To differentiate this disease from mesothelioma, your doctor will look further if you exhibit these symptoms: (

  • Wheezing or hoarse voice
  • Trouble breathing
  • Regular respiratory infections, such as pneumonia or bronchitis
  • Ache in chest, shoulder or back that occurs worse with deep breathing
  • Trouble swallowing
  • Fatigue
  • Coughing up blood
  • Cough that will not go away

Your doctor also may order CT or MRI scans to check for adenocarcinoma tumors.

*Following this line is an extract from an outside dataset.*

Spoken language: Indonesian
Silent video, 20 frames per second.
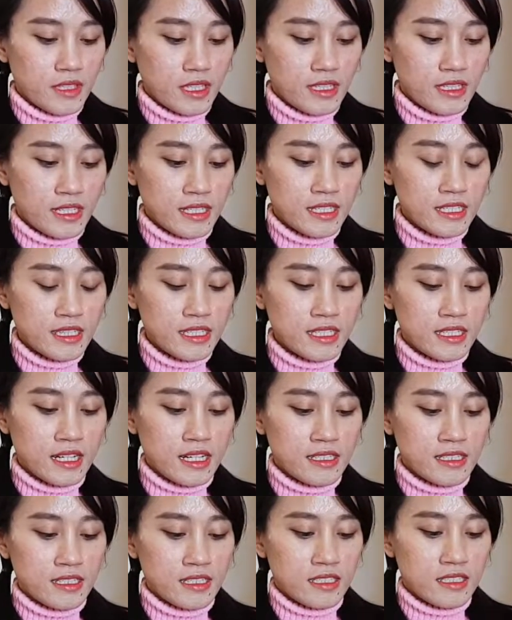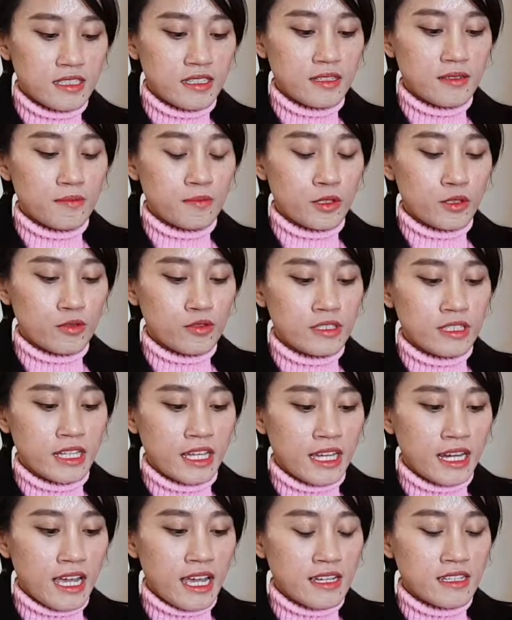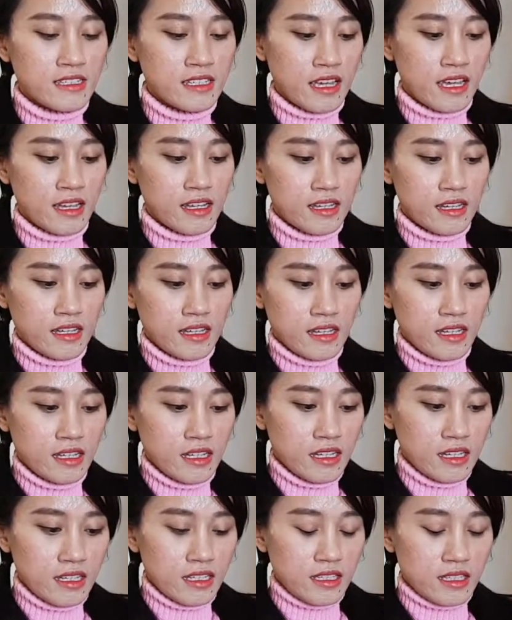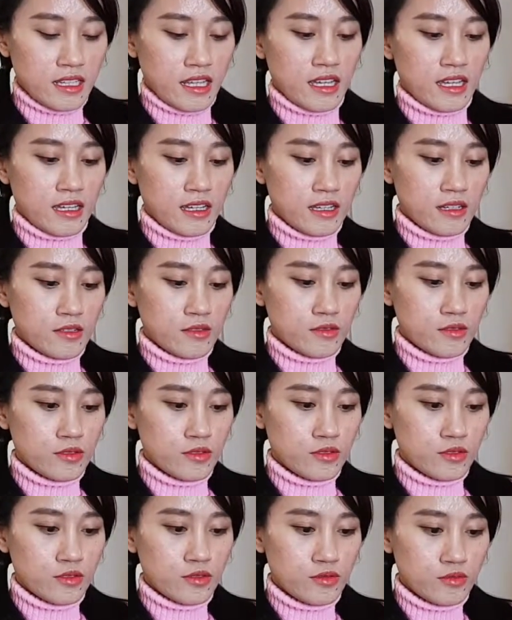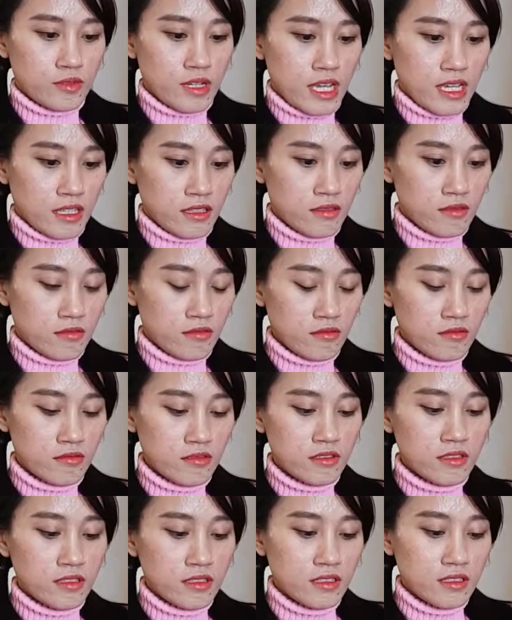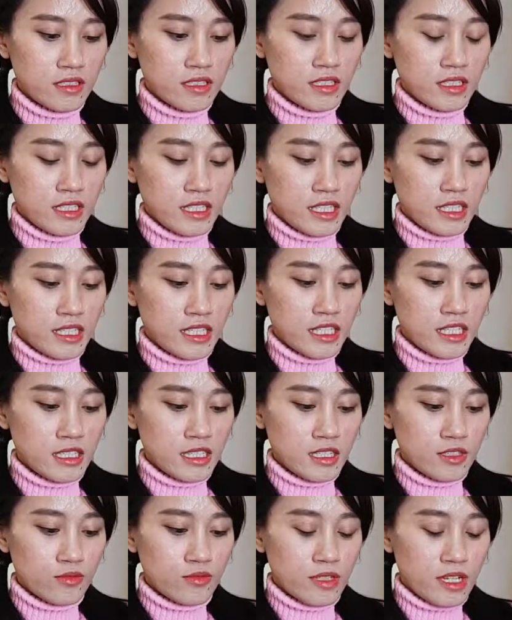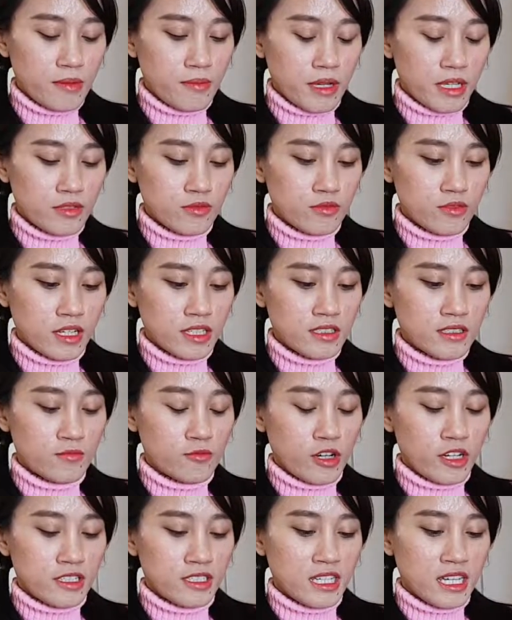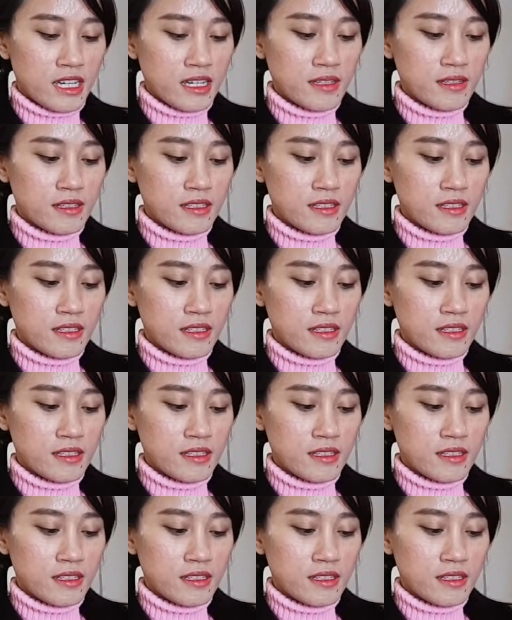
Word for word: jadi tinggal di menurut selera aja nah sudah itu ini kita sudah masukkan semuanya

Distinguishing between these cancers is difficult even for skilled physicians. If you received a lung cancer diagnosis and worked with asbestos, it is often a good idea to get a second opinion from a doctor experienced with asbestos-related diseases. Each cancer is treated differently, so an accurate diagnosis from the start is critical.

Treating Mesothelioma vs. Adenocarcinoma

Getting an accurate diagnosis is important because mesothelioma and adenocarcinoma are treated differently. Your doctor will design your treatment plan based on cancer type, stage, location, health, and other factors.

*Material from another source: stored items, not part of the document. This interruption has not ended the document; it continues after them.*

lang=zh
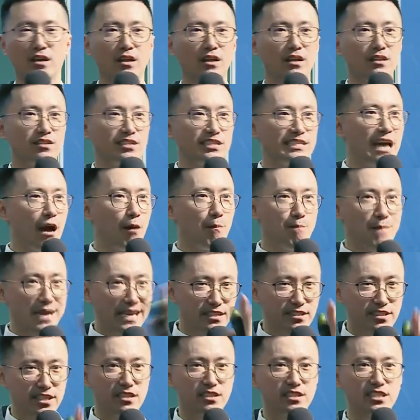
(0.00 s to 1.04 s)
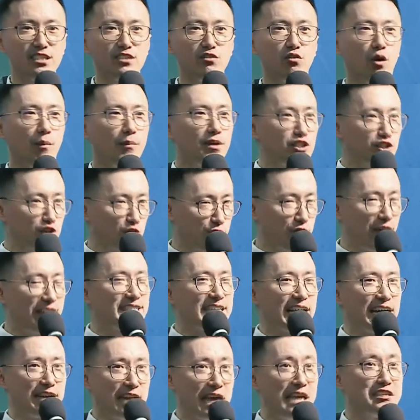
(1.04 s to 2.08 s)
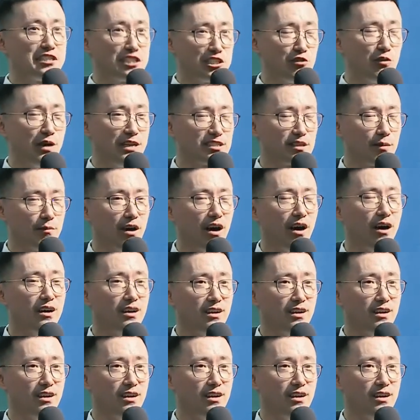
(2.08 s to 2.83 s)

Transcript: 只要 miss 一次，我们就非常内疚。为什么？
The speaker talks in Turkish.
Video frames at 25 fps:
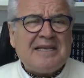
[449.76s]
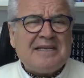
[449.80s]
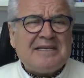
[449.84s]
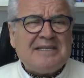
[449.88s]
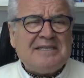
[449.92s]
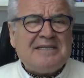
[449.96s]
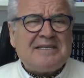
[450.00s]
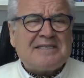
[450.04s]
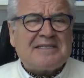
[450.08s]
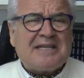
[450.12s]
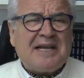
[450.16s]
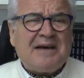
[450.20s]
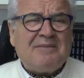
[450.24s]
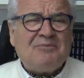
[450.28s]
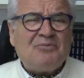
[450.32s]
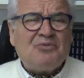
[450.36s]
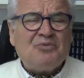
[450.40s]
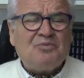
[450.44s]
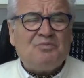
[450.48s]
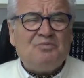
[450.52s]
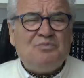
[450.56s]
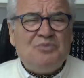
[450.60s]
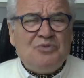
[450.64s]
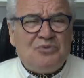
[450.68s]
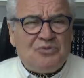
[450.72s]
İstanbul
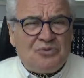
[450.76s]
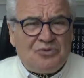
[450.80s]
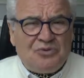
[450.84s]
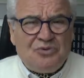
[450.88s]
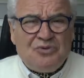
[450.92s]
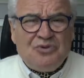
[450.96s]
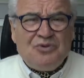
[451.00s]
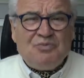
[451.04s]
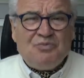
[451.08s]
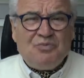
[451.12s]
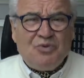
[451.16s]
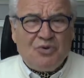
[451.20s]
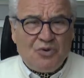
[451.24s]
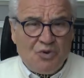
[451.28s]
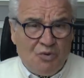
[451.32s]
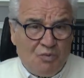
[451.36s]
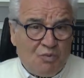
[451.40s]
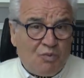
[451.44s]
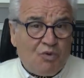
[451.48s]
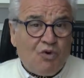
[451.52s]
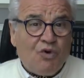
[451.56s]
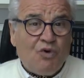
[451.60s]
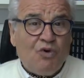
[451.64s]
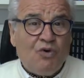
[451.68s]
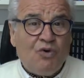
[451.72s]
bütün bu
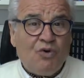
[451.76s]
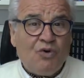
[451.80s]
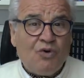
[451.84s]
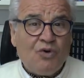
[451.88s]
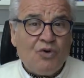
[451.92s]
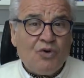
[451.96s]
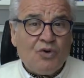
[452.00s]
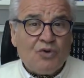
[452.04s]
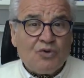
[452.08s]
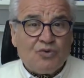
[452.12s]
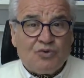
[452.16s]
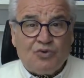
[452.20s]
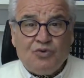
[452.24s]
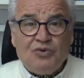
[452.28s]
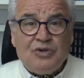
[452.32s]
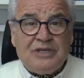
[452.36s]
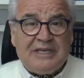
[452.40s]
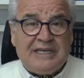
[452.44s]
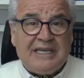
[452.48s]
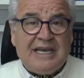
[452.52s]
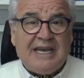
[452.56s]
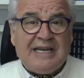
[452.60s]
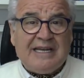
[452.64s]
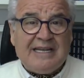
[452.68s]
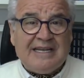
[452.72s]
bu
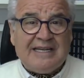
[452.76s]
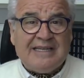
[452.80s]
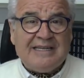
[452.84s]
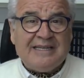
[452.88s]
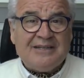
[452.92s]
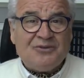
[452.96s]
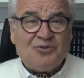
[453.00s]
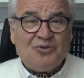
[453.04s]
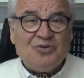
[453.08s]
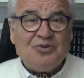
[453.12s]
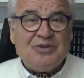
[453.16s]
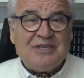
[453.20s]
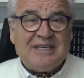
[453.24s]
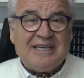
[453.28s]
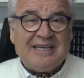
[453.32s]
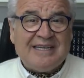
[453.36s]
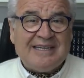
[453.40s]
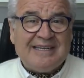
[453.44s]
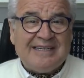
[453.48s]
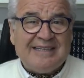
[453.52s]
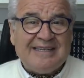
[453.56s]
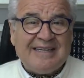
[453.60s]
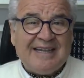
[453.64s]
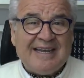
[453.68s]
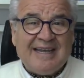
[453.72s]
Türkiye'nin Türkiye'nin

Common treatment programs for mesothelioma include some or all of these:

  • Radiation: Internal and external forms of radiation therapy can be used to shrink tumors. In cases in the later stages, radiation may be used to reduce symptoms and pain. Radiation is not usually a first-line treatment for mesothelioma because the tumors tend to be spread out in the organ lining.
  • Chemotherapy: Drugs are given by vein to attack the cancer cells anywhere in the body.
  • Surgery: For pleural mesothelioma, surgeons may remove a lung, part of a lung, or the lung lining to take out as much of the cancerous tissue as possible.
  • Palliative treatments: There are several treatment options to relieve pain for patients whose cancer is in stage 3 or 4.

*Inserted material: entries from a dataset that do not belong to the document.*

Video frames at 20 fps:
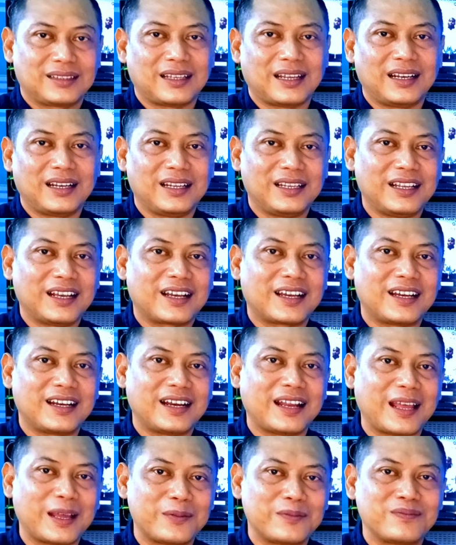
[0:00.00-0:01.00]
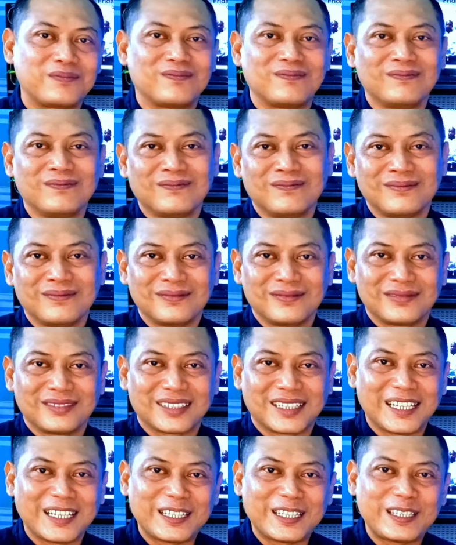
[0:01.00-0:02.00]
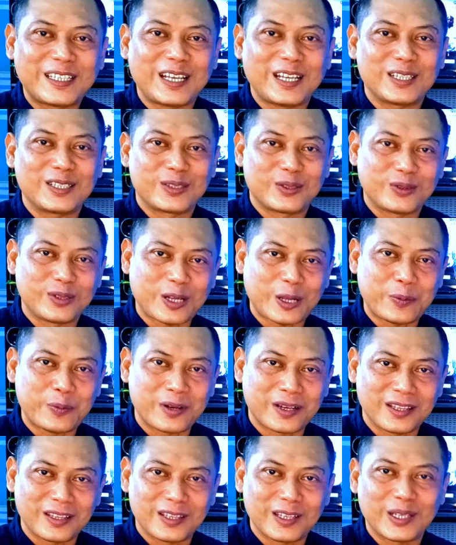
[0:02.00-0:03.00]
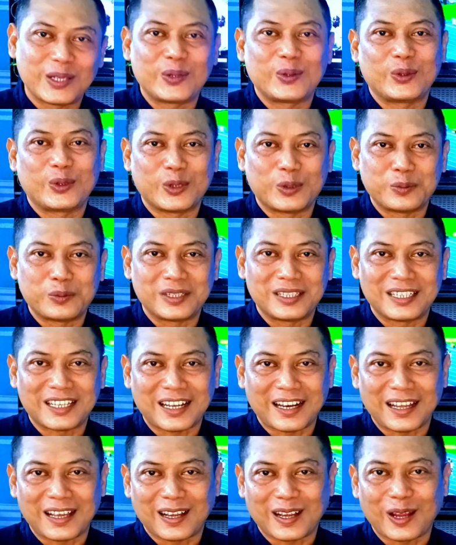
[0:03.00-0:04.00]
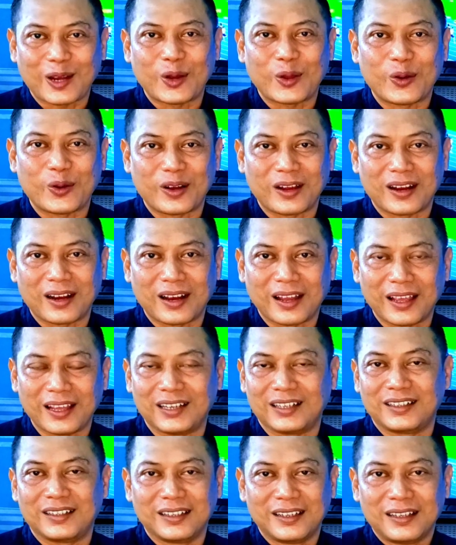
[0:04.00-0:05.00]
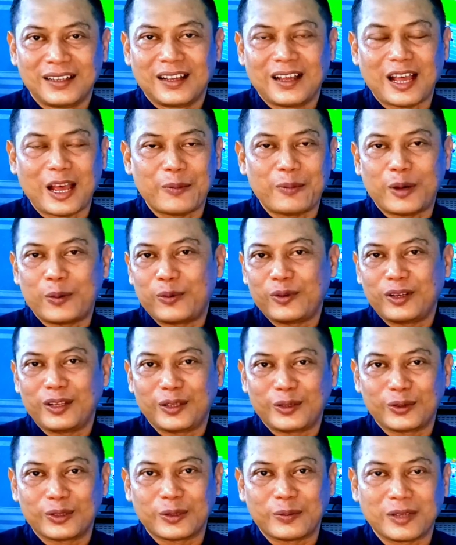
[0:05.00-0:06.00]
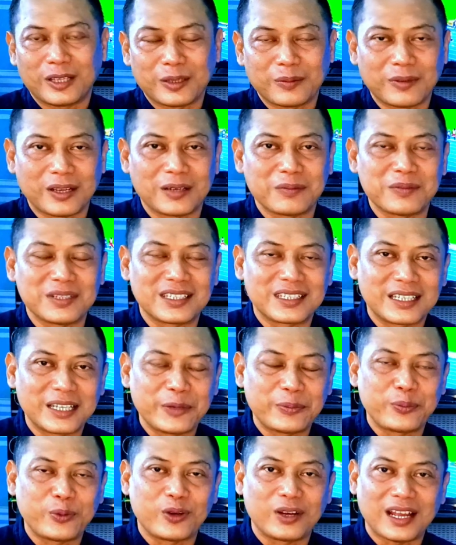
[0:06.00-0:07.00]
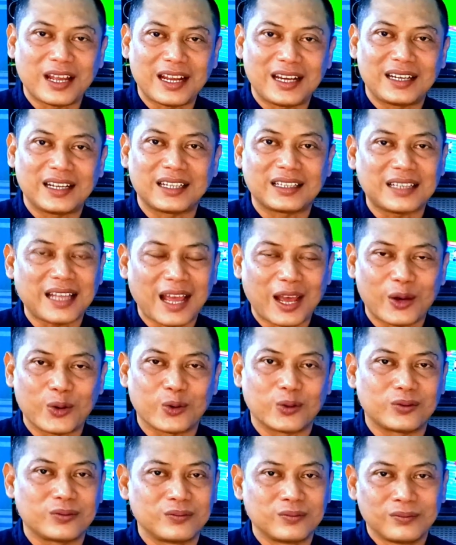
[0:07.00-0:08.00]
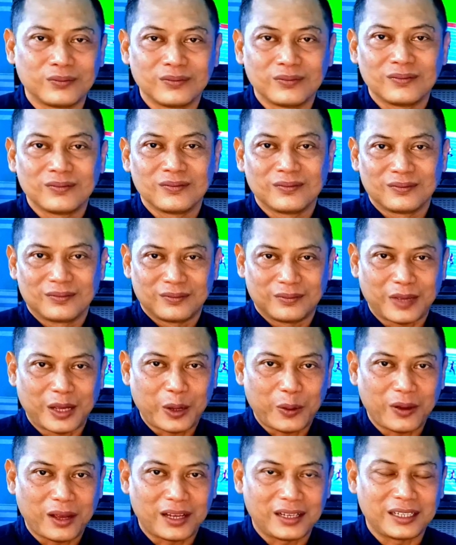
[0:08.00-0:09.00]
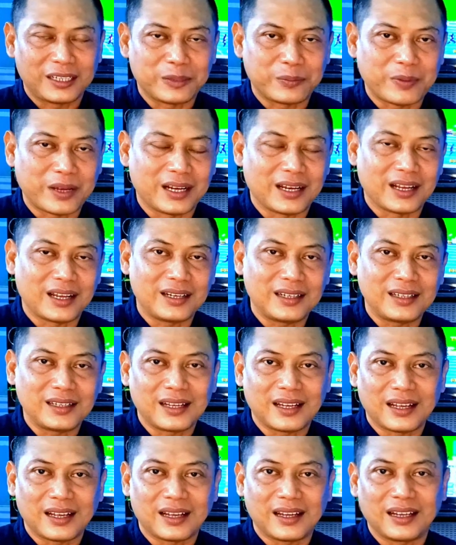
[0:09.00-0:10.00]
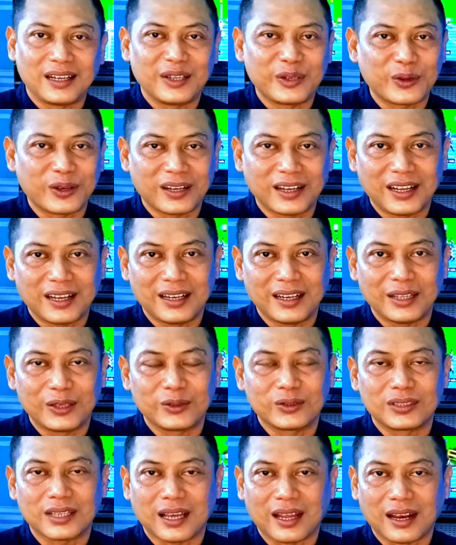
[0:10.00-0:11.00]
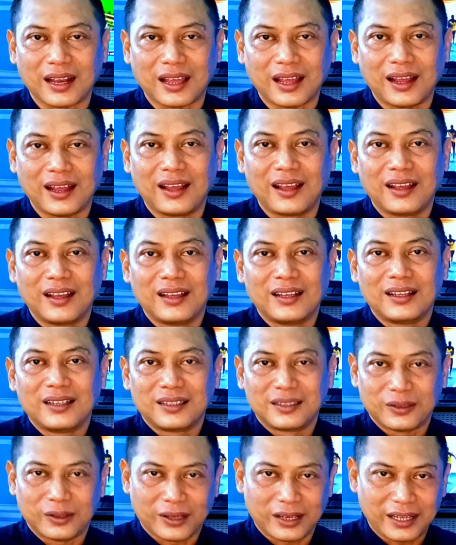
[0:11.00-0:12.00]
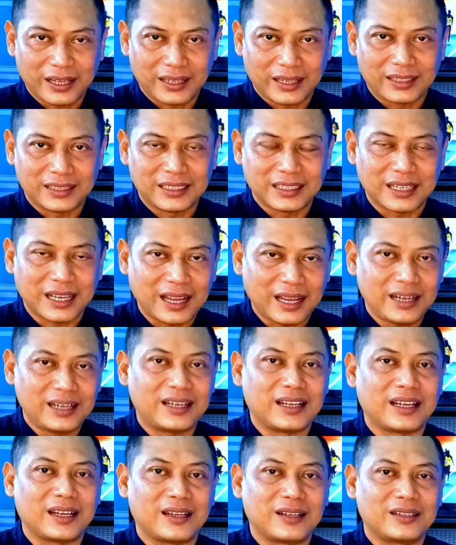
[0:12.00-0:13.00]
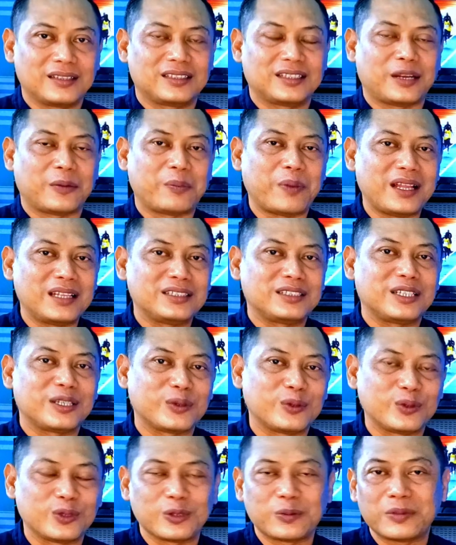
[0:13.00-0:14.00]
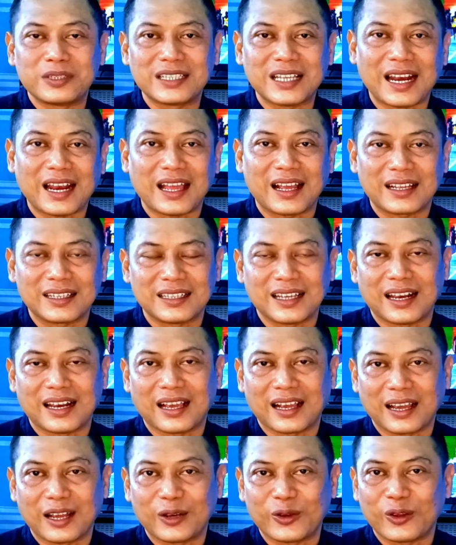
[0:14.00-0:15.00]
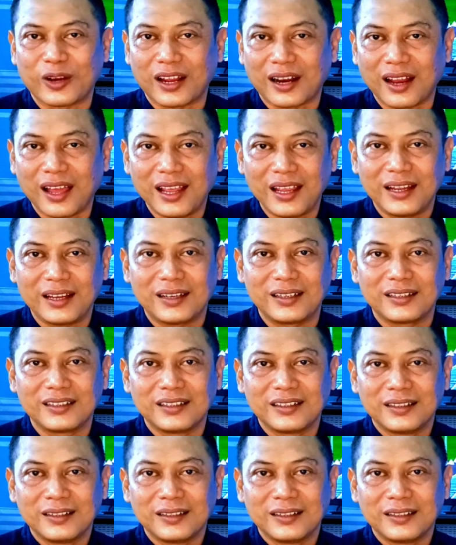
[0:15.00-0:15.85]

Tanda yang keenam, kita sudah berhenti untuk menyalahkan orang lain. Apapun itu, teman-teman, meskipun Anda tahu bahwa di depan Anda, lingkungan Anda itu salah, oke, okay, jika Anda terpancing untuk menyalah-nyalahkan orang lain,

Treatment options for adenocarcinoma are similar but differ in some ways:

  • Immunotherapy: Boosts the immune system’s ability to fight cancer by teaching it to recognize cancer cells and kill them.
  • Targeted therapy: Targets cancer cells by focusing on their signals and parts of cells that cause cancer cells to grow.
  • Surgery: Various surgeries can be used with this cancer to remove some or all of the tumors if they have not spread.
  • Radiation: This is a first-line treatment for early-stage lung adenocarcinoma because the tumors are localized.
  • Chemotherapy: A different mix of anti-cancer drugs is given to these patients than those with mesothelioma. Chemotherapy may be combined with radiation therapy for early-stage cancer patients.
  • Angiogenesis inhibitors: Angiogenesis is the process of creating new blood cells to supply cells with blood as the body develops and grows. The process feeds cancer cells and helps them spread. These inhibitors may slow the growth of tumors by preventing the body from making new blood vessels.


Mesothelioma and adenocarcinoma are different types of cancer that need different treatment plans. It is important for your prognosis to have an accurate diagnosis as early as possible. If you were ever exposed to asbestos, you might want to get a second opinion as adenocarcinoma can be easily confused with mesothelioma.